22 Sep 2007, 0022 hrs IST,Sudeshna Chatterjee,TNN
By Neville Tuli, Founder chairman, Osian’s
There is a thin line between reading, studying, researching and writing given the vast area of work that one has to handle in our company.
On any given day, I am torn between reading 10 to 15 different books, and really doing justice to very few. Reading is still that great introspective habit which allows a ‘one to one’ with another creative spirit and opens the mind faster onto new tangents than other cultural disciplines, though each provides different joys.
The script of Tapas, a book on Polish Posters of the 1960s, a book on Japanese kabuto, Tibetan Thankgas of the 15th century and the origins of Asian cinema, the new yet-to-be published work by Saeed Mirza, are some of the unfinished pages on the desk at present.
You may ask, how do I select titles?
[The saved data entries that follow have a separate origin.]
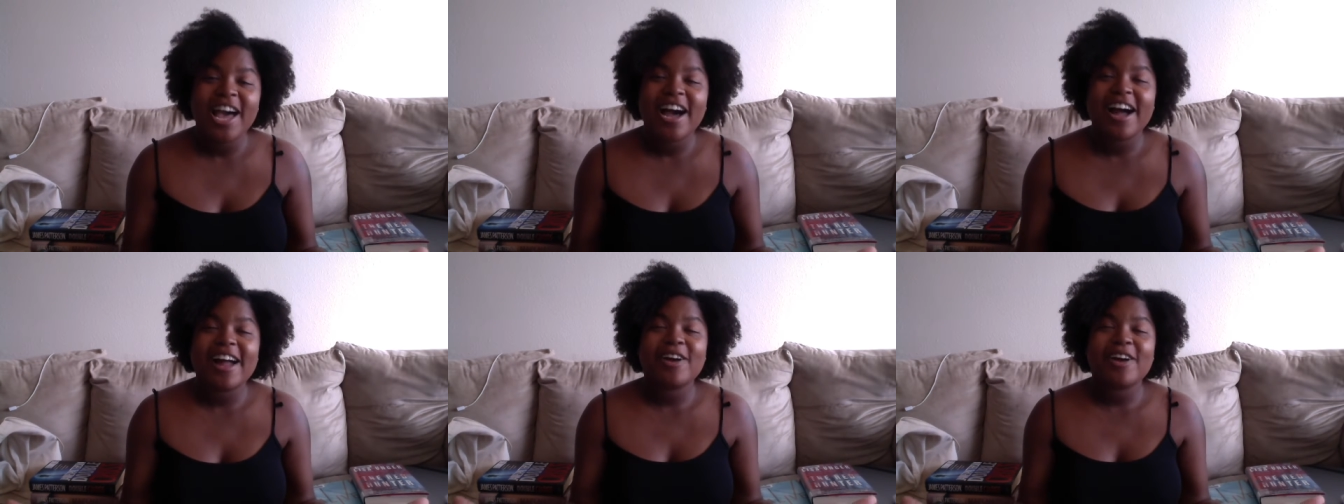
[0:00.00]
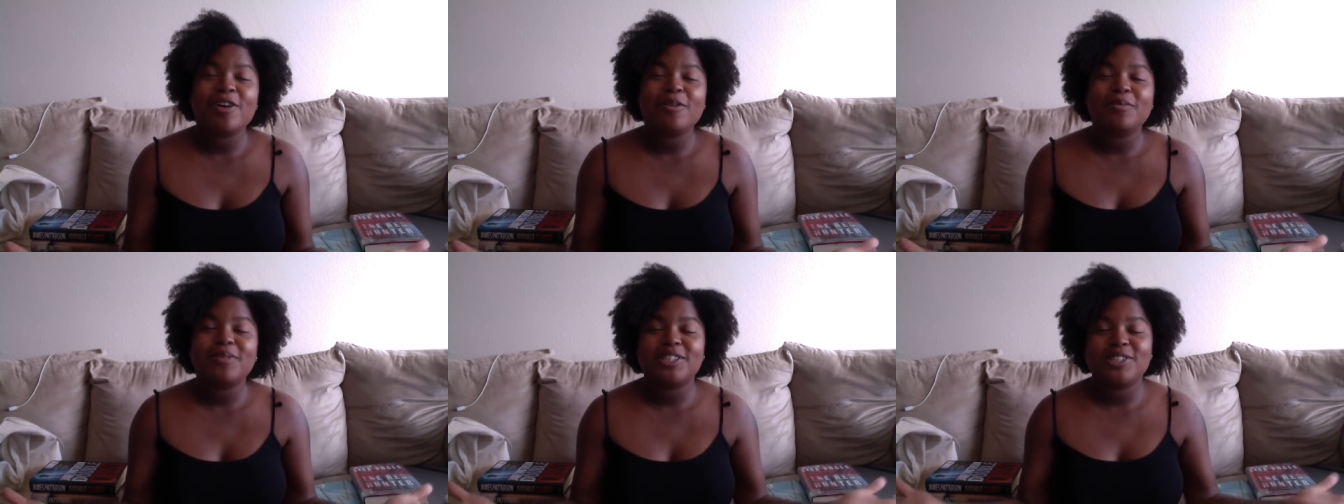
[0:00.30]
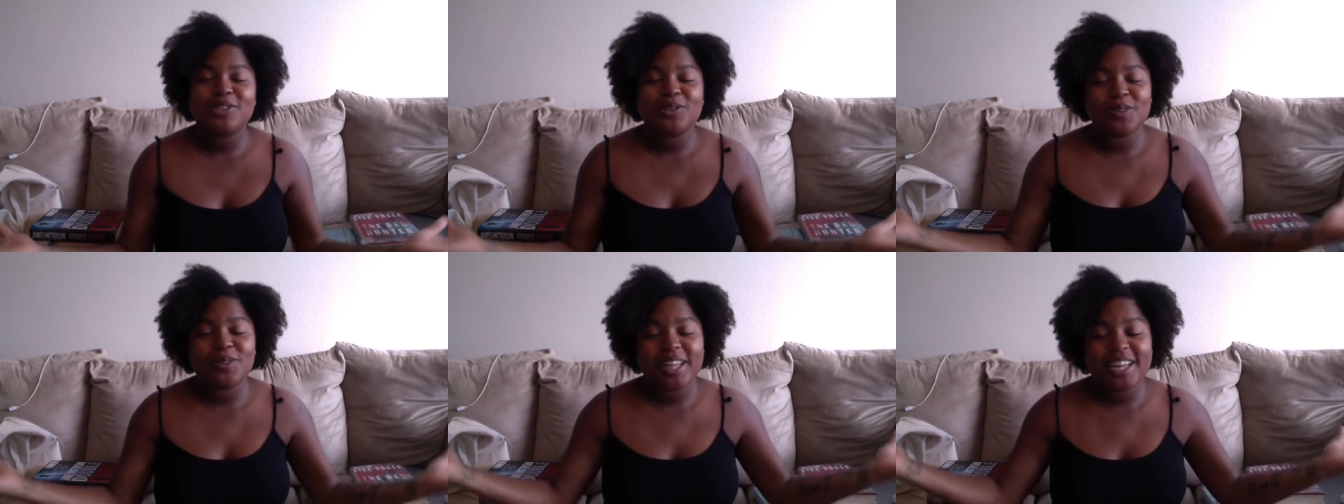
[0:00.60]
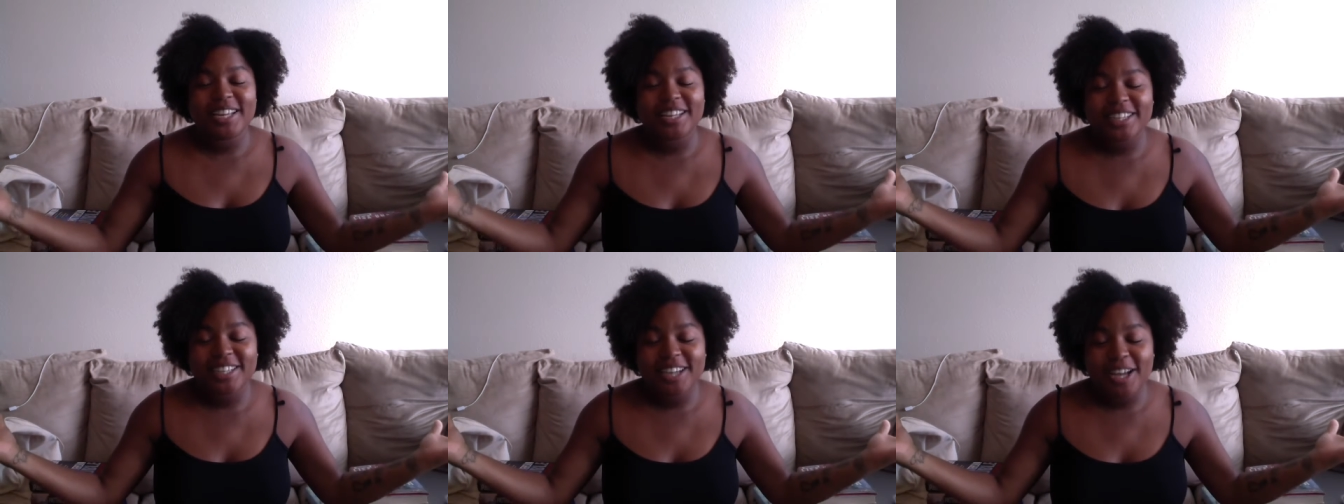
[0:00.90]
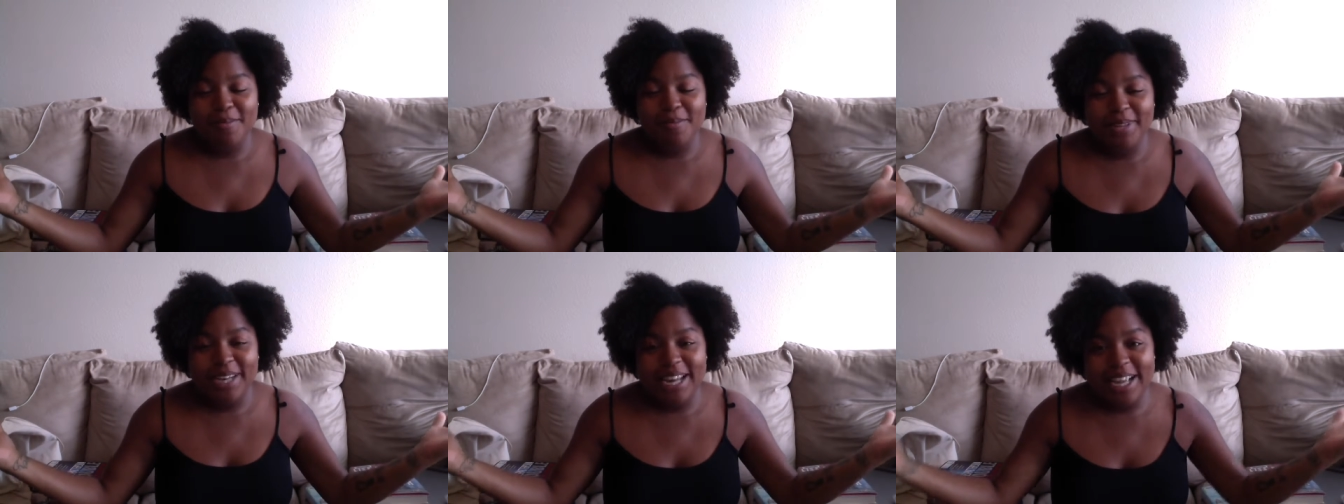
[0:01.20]
I hope that you like,
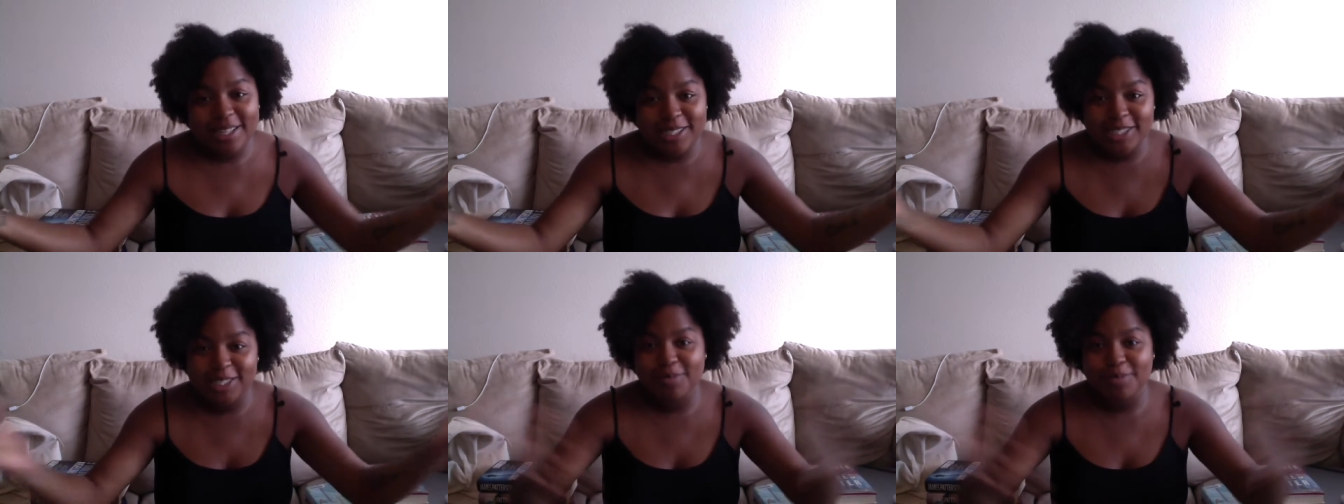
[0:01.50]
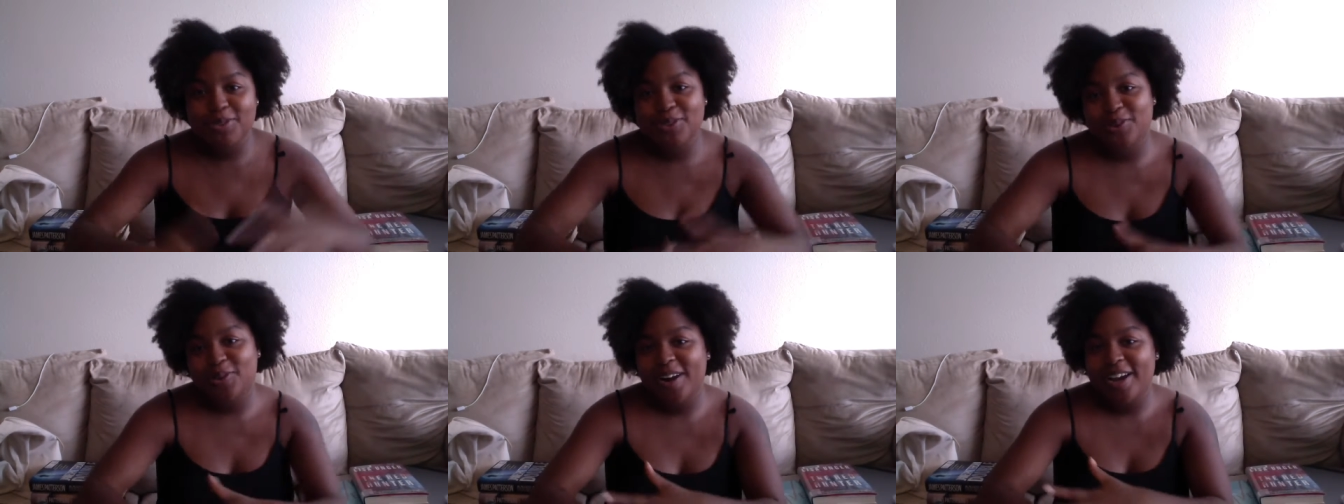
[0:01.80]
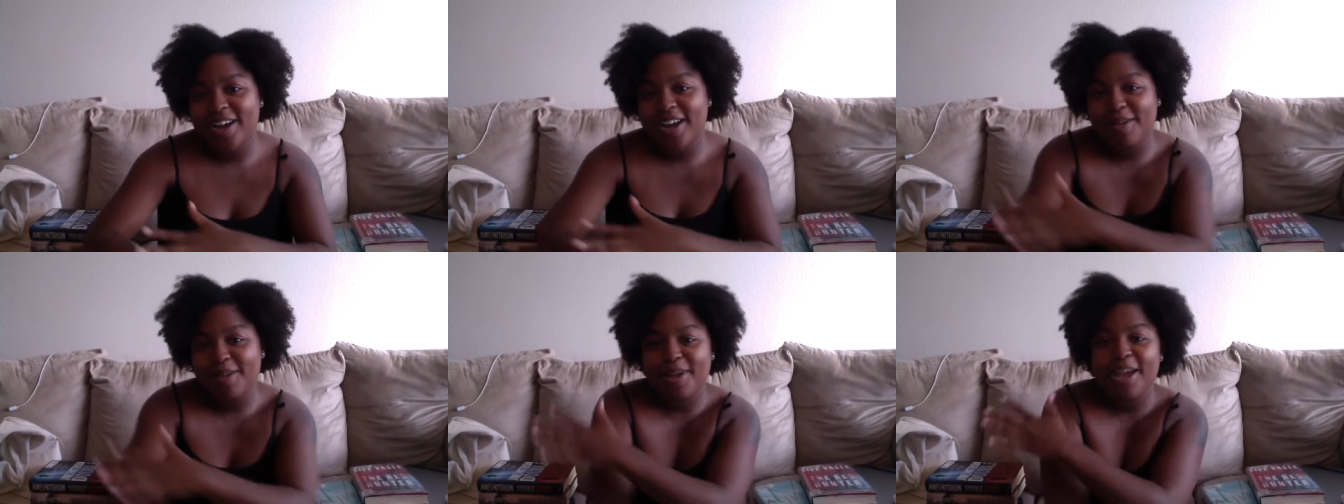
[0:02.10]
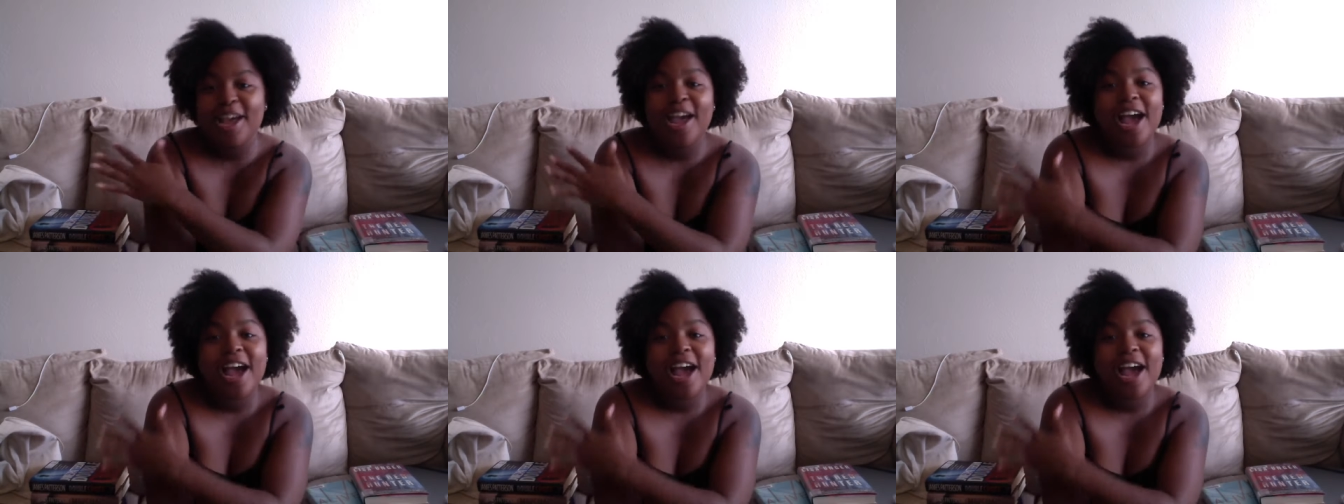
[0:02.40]
comment, and subscribe.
Well, my work comes in handy here. I never look at the best-seller list or listen to the recommendations of others. My favourite books include many. At different stages of life, different books touch my mind and heart.
From Crime and Punishment, Man for all Seasons, Sankara’s interpretation of the Brahmasutra, Isha & Katha Upanishad, to Candide to Asterix to books by Heisenberg (The 1932 Nobel Prize Presentation Papers), Habermas (Truth and Justification), Bataille (Madame Edwarda), Levy and many others, they all leave behind moments and nuggets to dwell upon. Any idea which is well thought out and original, honest and joyous, introspective and bold, these are the reasons that we all still love the book, any book which is true to such.
But I suppose Dostoeyevsky would be one clear choice when it comes to my all-time favourite author, given he entered the mind when it was most open and ready to respect and admire writing, and given the many shared thoughts, from gambling to the concept of redemption and forgiveness. However, Sankara and the unknown philosophers in the Upanishads are, without any doubt, the closest in heart and spirit.